Nonetheless, totalization could help Mexicans start solving some of these problems on their own. Those already working legally in the United States could recover more of their social security to take back to their local economy. Coupled with a new U.S. Agency for International Development program to enhance Mexican credit unions, the flow could provide a basis for increased savings, credit, and mortgages to those who never had them.
An Example for
Properly structured, the U.S.-Mexico Social Security totalization agreement can benefit the United States and serve as a model for U.S. Social Security reform. The Social Security taxes of U.S.-employed Mexicans, instead of being channeled into the U.S. Social Security trust fund, would be deposited in private accounts managed by the U.S. federal employees' TSP that currently provides federal workers and military personnel with low-cost, low-risk retirement investments. Their funds would be invested in a mixed portfolio of U.S. stocks, corporate bonds, and U.S. federal government debt. Upon their retirement or return home, the Mexican nationals' accounts could be paid into the Mexican Social Security system or converted into an annuity that would pay regular retirement benefits. While invested in the TSP, those Mexican workers would help to build the U.S. economy.
Creating a Thrift Savings account for Mexican workers in the United States through a totalization agreement would provide a model for Social Security reform that could benefit American citizens as well. Similar to the TSP, Mexico's social security system allows its workers to invest in one of several licensed privately managed pension funds, including stocks, bonds, and other financial instruments. These give Mexicans a much higher rate of return than American workers receive under the current U.S. pay-as-you-go system. While many younger Americans may end up paying more into Social Security than they will ever receive in benefits, Mexicans have the opportunity through their system to build real assets that will fund their retirement incomes and consequently help support their economy.
The proposed U.S.-Mexico Social Security totalization agreement offers a win-win opportunity.
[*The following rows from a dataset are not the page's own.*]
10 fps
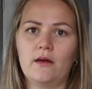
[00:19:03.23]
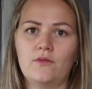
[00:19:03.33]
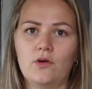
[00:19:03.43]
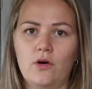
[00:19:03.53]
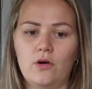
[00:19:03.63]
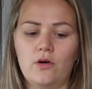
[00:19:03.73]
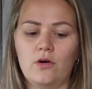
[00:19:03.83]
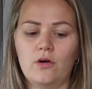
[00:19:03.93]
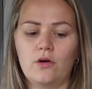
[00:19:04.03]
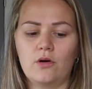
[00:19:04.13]
I've
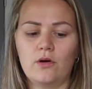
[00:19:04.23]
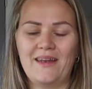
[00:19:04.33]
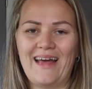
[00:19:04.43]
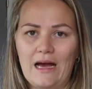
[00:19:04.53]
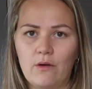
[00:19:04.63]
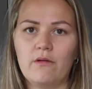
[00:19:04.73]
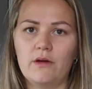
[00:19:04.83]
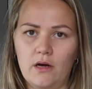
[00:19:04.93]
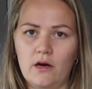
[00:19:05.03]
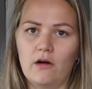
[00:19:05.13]
got an hour
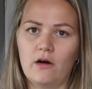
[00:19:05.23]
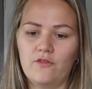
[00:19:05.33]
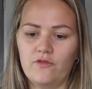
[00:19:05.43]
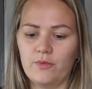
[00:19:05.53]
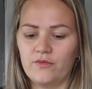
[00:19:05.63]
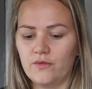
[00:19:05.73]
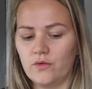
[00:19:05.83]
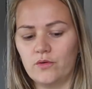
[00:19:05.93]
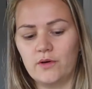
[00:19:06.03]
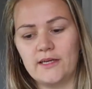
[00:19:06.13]
and a half
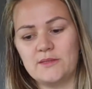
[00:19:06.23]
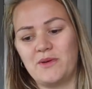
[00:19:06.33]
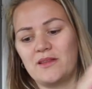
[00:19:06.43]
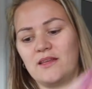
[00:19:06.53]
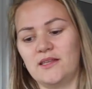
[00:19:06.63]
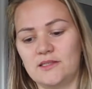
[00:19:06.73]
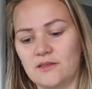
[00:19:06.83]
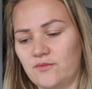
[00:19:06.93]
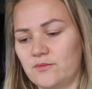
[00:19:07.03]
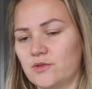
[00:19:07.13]
before I need to pick the kids
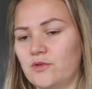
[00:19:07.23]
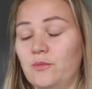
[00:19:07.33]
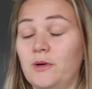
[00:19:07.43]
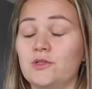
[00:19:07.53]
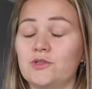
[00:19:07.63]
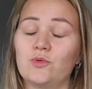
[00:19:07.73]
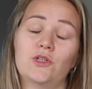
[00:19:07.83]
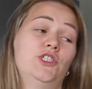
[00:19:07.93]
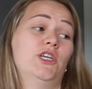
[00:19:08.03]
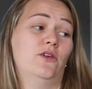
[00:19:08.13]
up from school, but I just
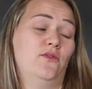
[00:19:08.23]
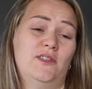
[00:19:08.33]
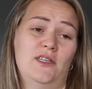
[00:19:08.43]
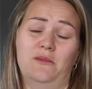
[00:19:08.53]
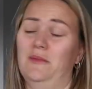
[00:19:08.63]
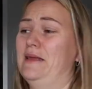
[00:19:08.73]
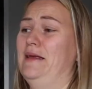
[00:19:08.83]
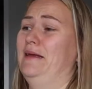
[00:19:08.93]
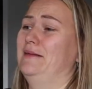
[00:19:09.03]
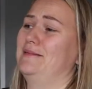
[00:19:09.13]
want to chill for 10
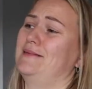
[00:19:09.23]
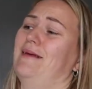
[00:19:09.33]
minutes.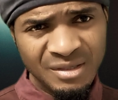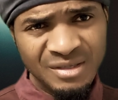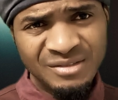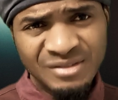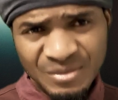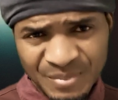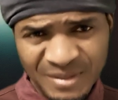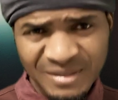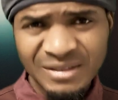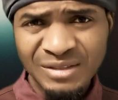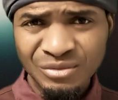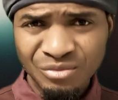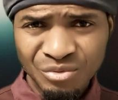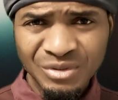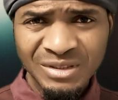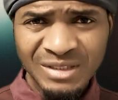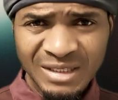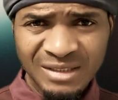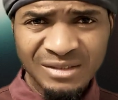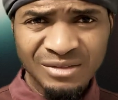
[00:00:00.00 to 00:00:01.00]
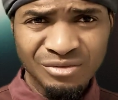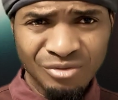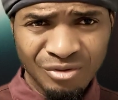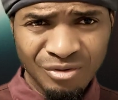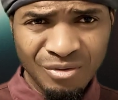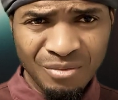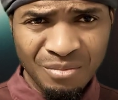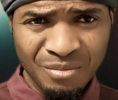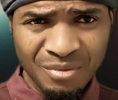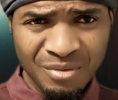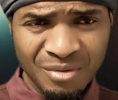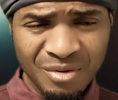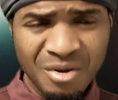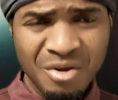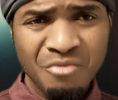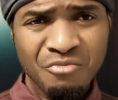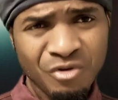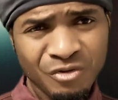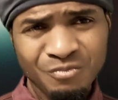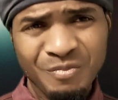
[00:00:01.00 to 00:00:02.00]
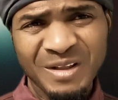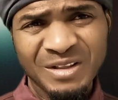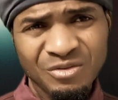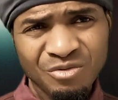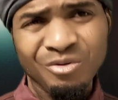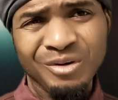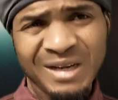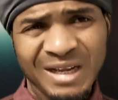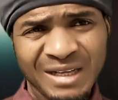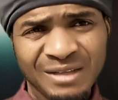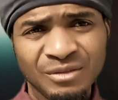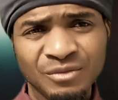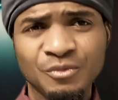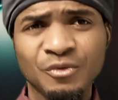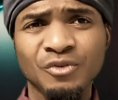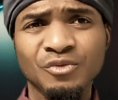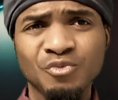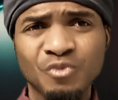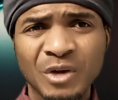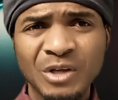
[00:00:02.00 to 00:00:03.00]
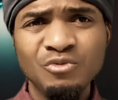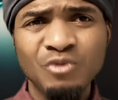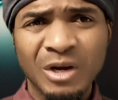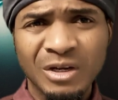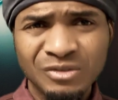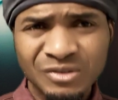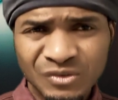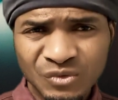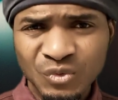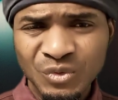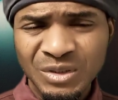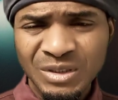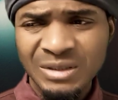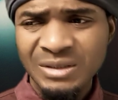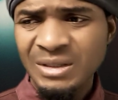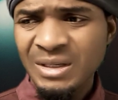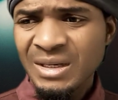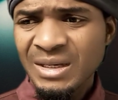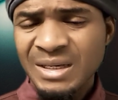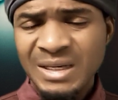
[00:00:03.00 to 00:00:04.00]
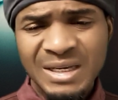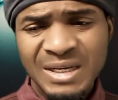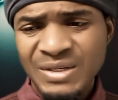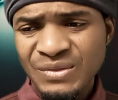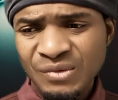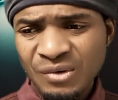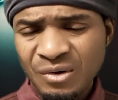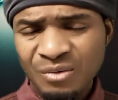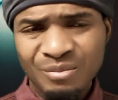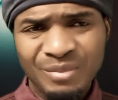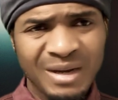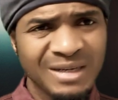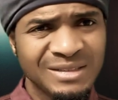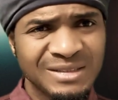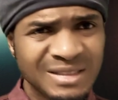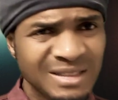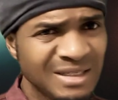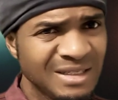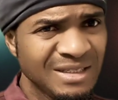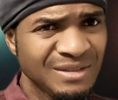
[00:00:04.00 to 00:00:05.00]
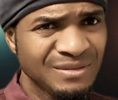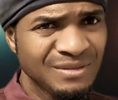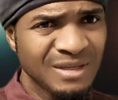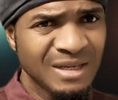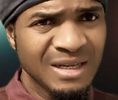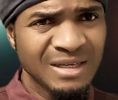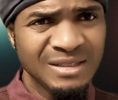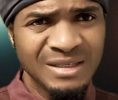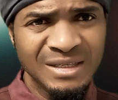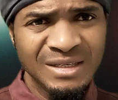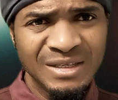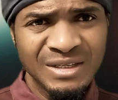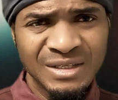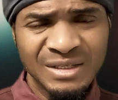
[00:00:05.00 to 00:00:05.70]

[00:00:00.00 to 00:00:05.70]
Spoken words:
Is the person doing dirty job? What particular? Because when you are doing a normal daily payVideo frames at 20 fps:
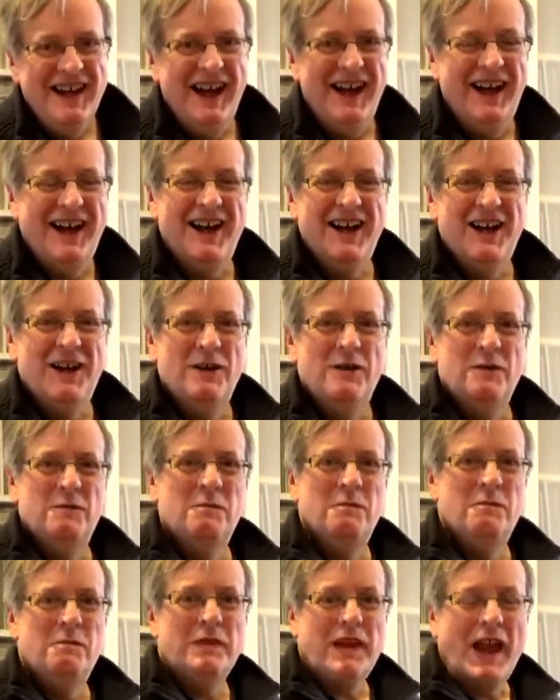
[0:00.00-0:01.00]

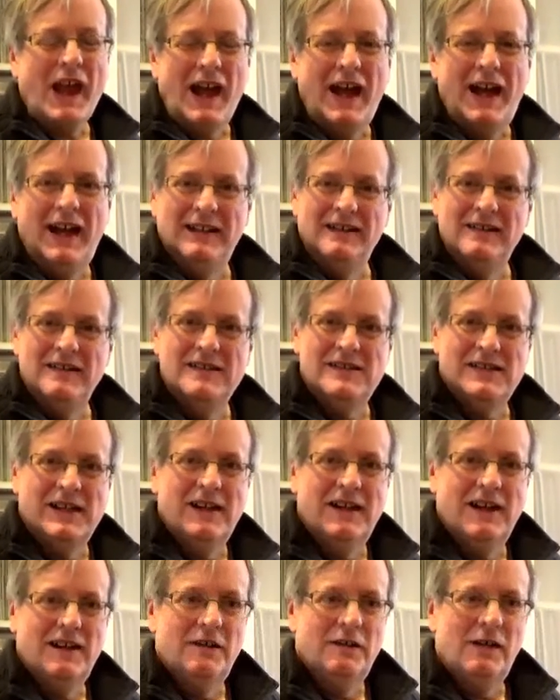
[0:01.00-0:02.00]
and
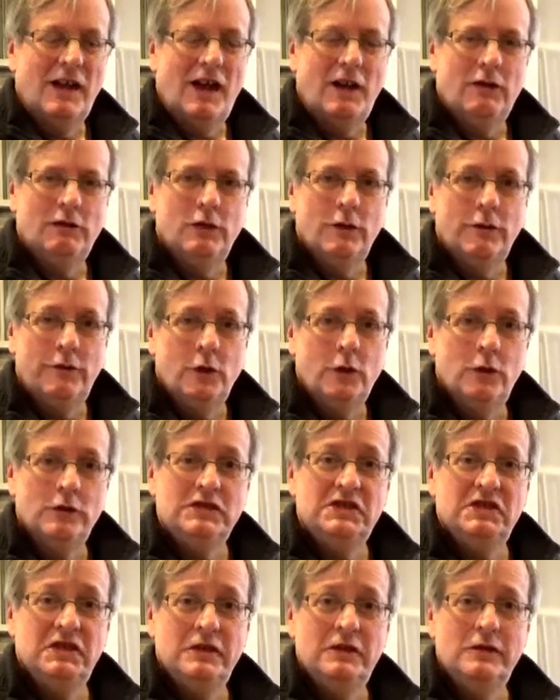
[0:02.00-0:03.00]
I'll look
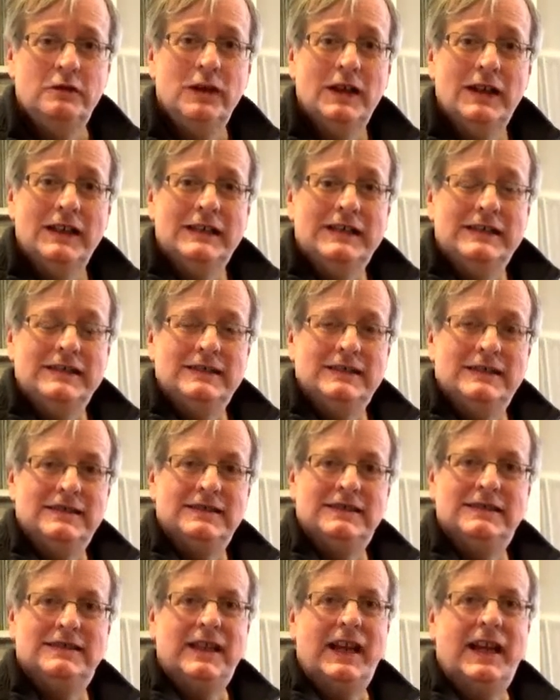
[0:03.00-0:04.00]
forward to
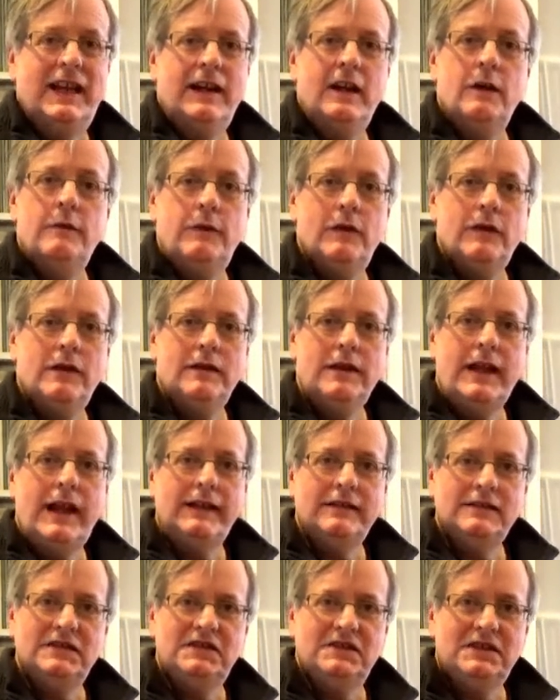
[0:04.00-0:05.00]
seeing you for the
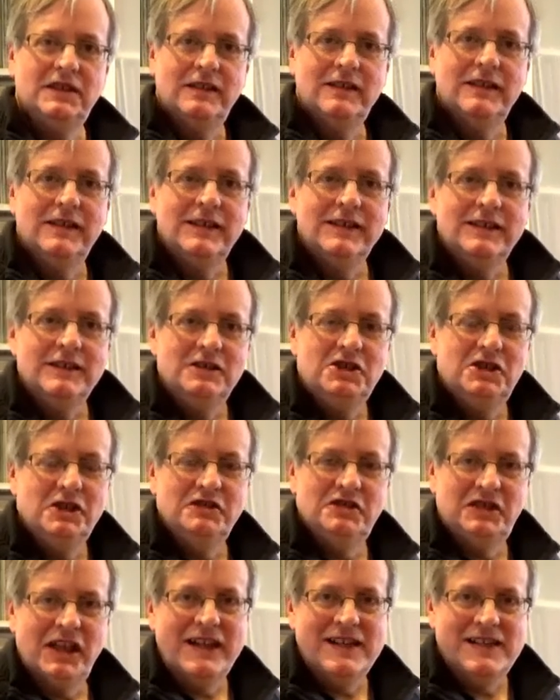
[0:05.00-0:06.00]
next
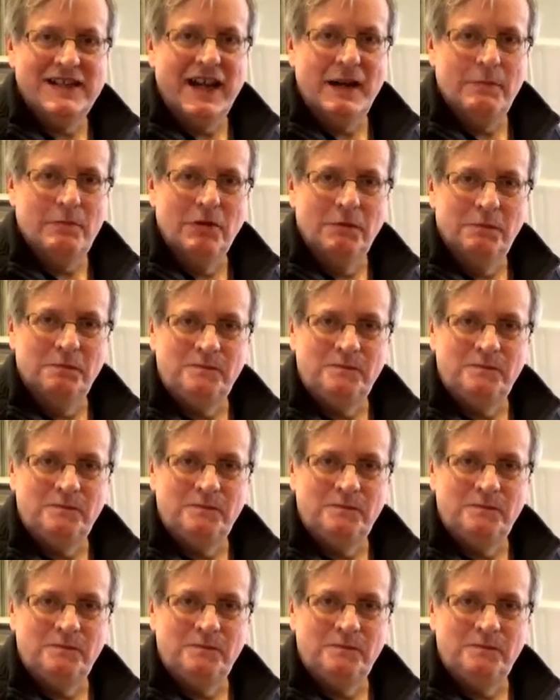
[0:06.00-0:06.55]
Tuesday tip.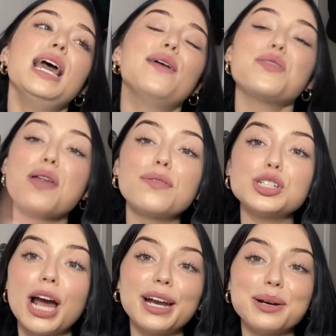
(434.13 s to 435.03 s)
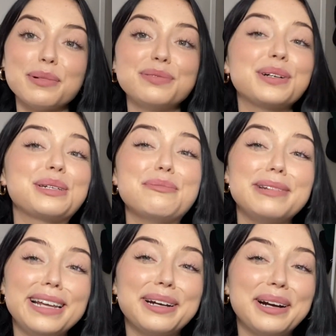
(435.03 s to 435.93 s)
If you never tried her before, you
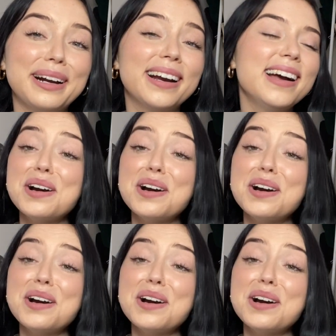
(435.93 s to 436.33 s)
need her.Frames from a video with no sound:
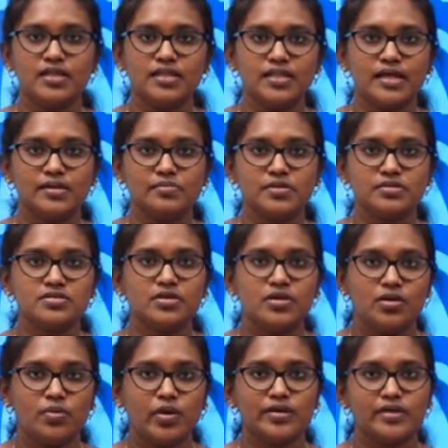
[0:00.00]
That means
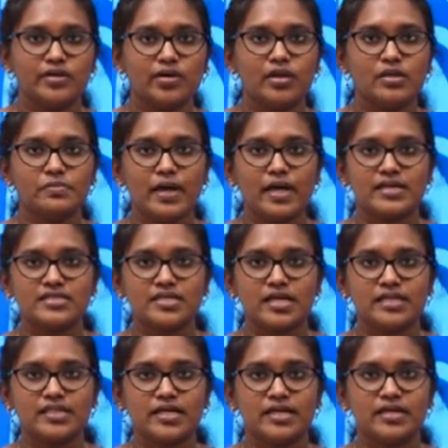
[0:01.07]
what and all parts are
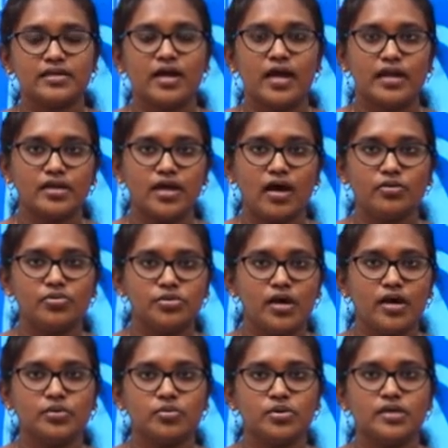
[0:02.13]
there and how you
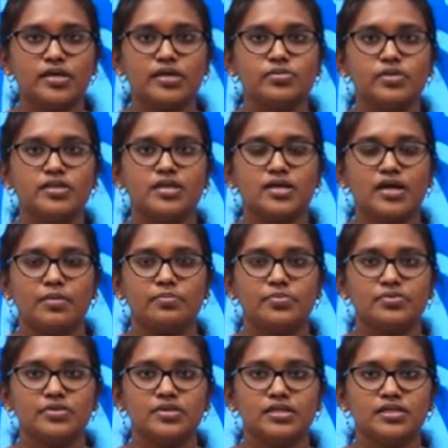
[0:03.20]
are working with the
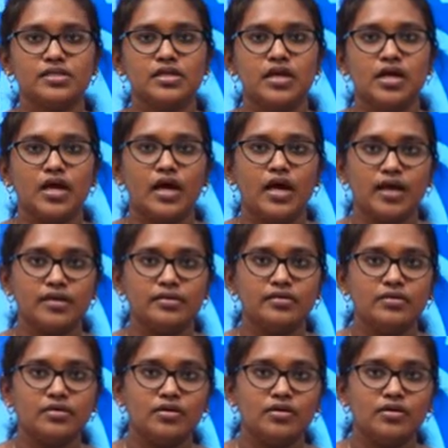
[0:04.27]
computer and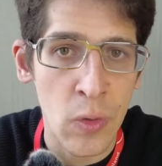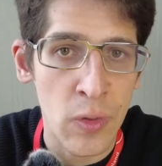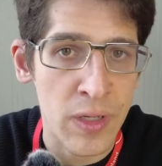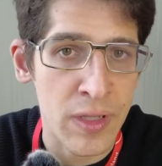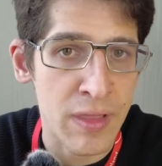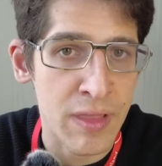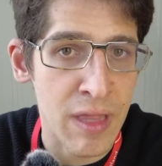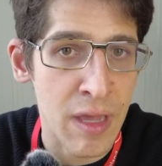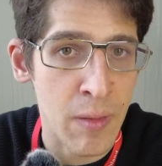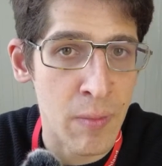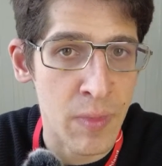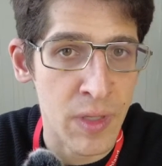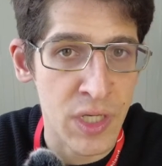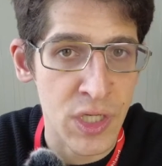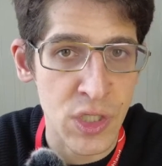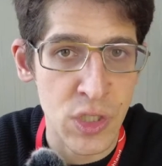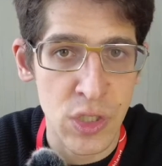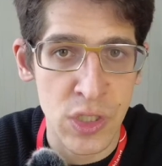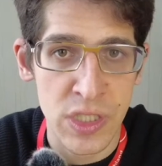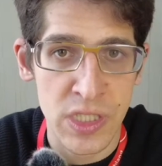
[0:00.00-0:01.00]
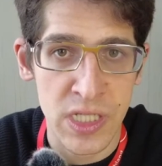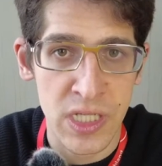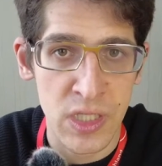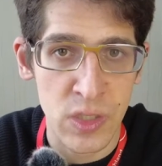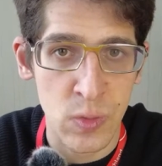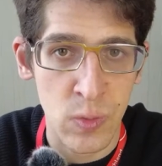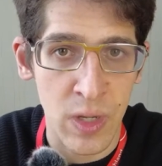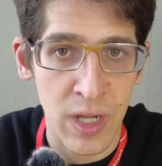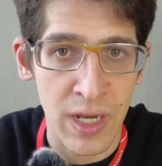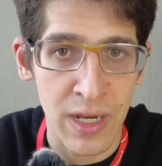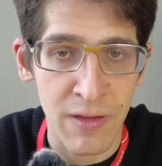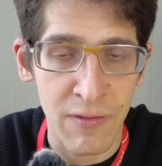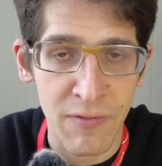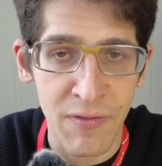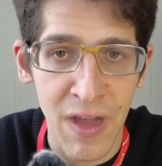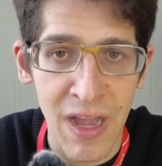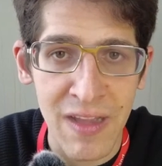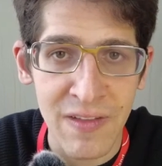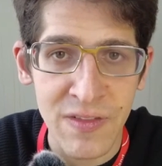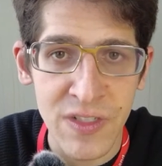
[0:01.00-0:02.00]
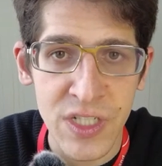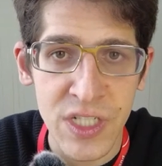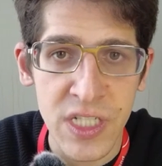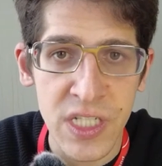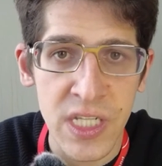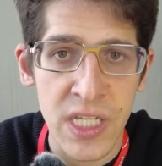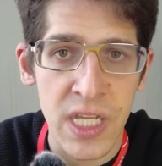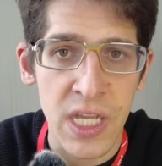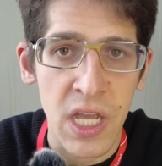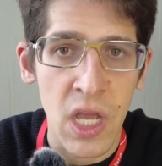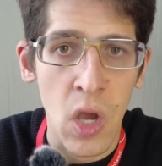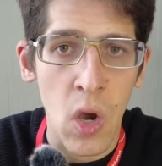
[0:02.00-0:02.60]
or in some regions as well 5G,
Through it, the Bush Administration can relieve any future stress that the new agreement might place on the U.S. Social Security system while also strengthening the American economy and giving Mexican nationals the same opportunity that they would have if they worked in Mexico.
According to the Social Security Administration, the American system will begin to pay out more in benefits than it receives in taxes starting in 2017. By establishing a transferable TSP account for Mexican workers in the United States, the Bush Administration can not only ensure the viability of their benefits, but also create a model that could protect the retirement benefits of U.S. citizens as well.
David C. John is Research Fellow in Social Security and Financial Institutions, and Stephen Johnson is Policy Analyst for Latin America in the Kathryn and Shelby Cullom Davis Institute for International Studies, at The Heritage Foundation.